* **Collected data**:
= Beginning of Section =
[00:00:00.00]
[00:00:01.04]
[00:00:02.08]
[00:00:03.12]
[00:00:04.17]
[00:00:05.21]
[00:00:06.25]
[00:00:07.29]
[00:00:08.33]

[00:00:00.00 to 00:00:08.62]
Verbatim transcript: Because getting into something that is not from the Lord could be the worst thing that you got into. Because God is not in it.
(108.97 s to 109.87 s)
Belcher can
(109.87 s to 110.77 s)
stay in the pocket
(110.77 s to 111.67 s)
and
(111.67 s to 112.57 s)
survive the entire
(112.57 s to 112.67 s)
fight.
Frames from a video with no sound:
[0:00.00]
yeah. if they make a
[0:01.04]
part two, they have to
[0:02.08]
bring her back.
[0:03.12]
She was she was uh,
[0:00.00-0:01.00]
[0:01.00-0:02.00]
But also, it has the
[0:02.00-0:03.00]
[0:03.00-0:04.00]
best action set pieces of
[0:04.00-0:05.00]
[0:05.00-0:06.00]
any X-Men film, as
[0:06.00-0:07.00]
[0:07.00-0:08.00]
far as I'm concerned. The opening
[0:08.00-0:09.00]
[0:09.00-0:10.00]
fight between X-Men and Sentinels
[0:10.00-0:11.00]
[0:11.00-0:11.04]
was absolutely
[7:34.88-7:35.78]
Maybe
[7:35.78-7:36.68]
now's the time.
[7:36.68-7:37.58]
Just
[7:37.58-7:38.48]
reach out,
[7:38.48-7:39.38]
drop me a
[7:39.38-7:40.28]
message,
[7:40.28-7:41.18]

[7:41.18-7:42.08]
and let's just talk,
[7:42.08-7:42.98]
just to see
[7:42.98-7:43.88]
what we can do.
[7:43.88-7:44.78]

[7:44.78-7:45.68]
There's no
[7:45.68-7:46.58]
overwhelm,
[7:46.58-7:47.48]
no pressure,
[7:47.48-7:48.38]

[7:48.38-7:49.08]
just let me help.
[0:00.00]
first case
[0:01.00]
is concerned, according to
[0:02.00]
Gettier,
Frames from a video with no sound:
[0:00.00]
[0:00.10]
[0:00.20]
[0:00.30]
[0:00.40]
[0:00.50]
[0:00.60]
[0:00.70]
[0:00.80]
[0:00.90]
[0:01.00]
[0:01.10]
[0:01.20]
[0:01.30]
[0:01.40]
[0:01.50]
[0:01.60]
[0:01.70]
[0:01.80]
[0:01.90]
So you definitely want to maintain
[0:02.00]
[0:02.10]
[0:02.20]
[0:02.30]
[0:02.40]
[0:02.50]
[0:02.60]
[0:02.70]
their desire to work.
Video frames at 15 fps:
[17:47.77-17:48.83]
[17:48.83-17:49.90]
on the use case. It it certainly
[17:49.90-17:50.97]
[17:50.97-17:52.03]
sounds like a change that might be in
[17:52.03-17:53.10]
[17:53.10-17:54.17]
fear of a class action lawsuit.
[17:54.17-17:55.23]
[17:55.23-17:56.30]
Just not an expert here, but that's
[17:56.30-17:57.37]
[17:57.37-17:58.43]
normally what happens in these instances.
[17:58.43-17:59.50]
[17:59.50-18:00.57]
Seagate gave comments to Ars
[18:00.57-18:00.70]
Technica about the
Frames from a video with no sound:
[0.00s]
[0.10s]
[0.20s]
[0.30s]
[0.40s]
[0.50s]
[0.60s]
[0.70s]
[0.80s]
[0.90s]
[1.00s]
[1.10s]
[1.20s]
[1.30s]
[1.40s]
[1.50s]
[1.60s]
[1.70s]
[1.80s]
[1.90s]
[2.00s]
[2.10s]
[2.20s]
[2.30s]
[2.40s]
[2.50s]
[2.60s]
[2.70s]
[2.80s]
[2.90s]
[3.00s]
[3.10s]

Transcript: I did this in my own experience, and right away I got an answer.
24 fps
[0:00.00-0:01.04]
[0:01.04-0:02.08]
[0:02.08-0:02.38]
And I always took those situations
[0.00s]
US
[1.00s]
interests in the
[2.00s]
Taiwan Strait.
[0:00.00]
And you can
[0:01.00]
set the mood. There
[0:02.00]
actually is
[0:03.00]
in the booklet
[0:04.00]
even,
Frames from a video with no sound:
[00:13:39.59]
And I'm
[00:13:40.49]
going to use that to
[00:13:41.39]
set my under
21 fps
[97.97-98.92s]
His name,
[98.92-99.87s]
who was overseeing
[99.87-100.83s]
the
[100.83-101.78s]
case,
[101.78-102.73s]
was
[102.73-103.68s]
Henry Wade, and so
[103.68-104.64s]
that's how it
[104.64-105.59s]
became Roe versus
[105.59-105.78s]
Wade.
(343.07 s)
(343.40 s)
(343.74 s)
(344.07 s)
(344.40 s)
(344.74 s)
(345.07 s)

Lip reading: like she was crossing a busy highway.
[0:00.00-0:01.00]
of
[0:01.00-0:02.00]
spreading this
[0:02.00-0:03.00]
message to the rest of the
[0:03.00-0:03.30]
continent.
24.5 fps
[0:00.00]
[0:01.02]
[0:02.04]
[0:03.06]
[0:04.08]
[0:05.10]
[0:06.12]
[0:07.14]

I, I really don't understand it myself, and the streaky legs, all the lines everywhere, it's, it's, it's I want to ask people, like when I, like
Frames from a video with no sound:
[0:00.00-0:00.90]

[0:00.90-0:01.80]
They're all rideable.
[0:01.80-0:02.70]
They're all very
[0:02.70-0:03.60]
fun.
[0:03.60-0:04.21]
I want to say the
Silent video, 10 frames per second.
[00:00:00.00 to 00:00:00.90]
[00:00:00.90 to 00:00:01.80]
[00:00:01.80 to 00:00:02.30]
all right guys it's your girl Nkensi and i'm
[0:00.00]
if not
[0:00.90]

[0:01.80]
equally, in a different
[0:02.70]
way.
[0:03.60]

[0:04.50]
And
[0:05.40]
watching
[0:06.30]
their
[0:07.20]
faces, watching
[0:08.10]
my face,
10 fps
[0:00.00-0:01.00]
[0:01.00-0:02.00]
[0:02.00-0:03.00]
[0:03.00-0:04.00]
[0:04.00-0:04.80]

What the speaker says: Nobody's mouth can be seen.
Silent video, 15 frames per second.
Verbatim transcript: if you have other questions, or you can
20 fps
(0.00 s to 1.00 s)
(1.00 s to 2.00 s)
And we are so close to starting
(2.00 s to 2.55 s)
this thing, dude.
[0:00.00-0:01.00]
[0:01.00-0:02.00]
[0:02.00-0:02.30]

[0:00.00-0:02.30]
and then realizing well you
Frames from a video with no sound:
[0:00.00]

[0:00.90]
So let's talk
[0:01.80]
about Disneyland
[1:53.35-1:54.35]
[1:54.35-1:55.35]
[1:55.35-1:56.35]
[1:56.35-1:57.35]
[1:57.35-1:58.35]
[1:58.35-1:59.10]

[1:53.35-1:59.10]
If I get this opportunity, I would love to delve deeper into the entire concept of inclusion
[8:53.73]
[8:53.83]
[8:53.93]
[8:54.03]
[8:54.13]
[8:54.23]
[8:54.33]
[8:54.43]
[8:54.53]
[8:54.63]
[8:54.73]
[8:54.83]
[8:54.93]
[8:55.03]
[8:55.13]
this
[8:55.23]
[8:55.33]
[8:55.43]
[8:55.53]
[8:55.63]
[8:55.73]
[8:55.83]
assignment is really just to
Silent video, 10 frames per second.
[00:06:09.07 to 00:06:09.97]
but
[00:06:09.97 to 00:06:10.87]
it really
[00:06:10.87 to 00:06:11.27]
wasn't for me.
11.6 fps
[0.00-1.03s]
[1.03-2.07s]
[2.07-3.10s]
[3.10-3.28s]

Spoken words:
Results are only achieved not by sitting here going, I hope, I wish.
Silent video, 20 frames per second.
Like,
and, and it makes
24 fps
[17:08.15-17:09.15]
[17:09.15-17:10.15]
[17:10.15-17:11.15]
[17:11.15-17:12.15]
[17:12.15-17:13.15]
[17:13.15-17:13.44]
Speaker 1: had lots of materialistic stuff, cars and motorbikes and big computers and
= End of Section =
* **Directions**:
Word for word, please print every line from the beginning of the records to the line bearing "[0:08.00-0:09.00]", counting both ends and stopping there.

* **Answer to the problem**:
[00:00:00.00]
[00:00:01.04]
[00:00:02.08]
[00:00:03.12]
[00:00:04.17]
[00:00:05.21]
[00:00:06.25]
[00:00:07.29]
[00:00:08.33]

[00:00:00.00 to 00:00:08.62]
Verbatim transcript: Because getting into something that is not from the Lord could be the worst thing that you got into. Because God is not in it.
(108.97 s to 109.87 s)
Belcher can
(109.87 s to 110.77 s)
stay in the pocket
(110.77 s to 111.67 s)
and
(111.67 s to 112.57 s)
survive the entire
(112.57 s to 112.67 s)
fight.
Frames from a video with no sound:
[0:00.00]
yeah. if they make a
[0:01.04]
part two, they have to
[0:02.08]
bring her back.
[0:03.12]
She was she was uh,
[0:00.00-0:01.00]
[0:01.00-0:02.00]
But also, it has the
[0:02.00-0:03.00]
[0:03.00-0:04.00]
best action set pieces of
[0:04.00-0:05.00]
[0:05.00-0:06.00]
any X-Men film, as
[0:06.00-0:07.00]
[0:07.00-0:08.00]
far as I'm concerned. The opening
[0:08.00-0:09.00]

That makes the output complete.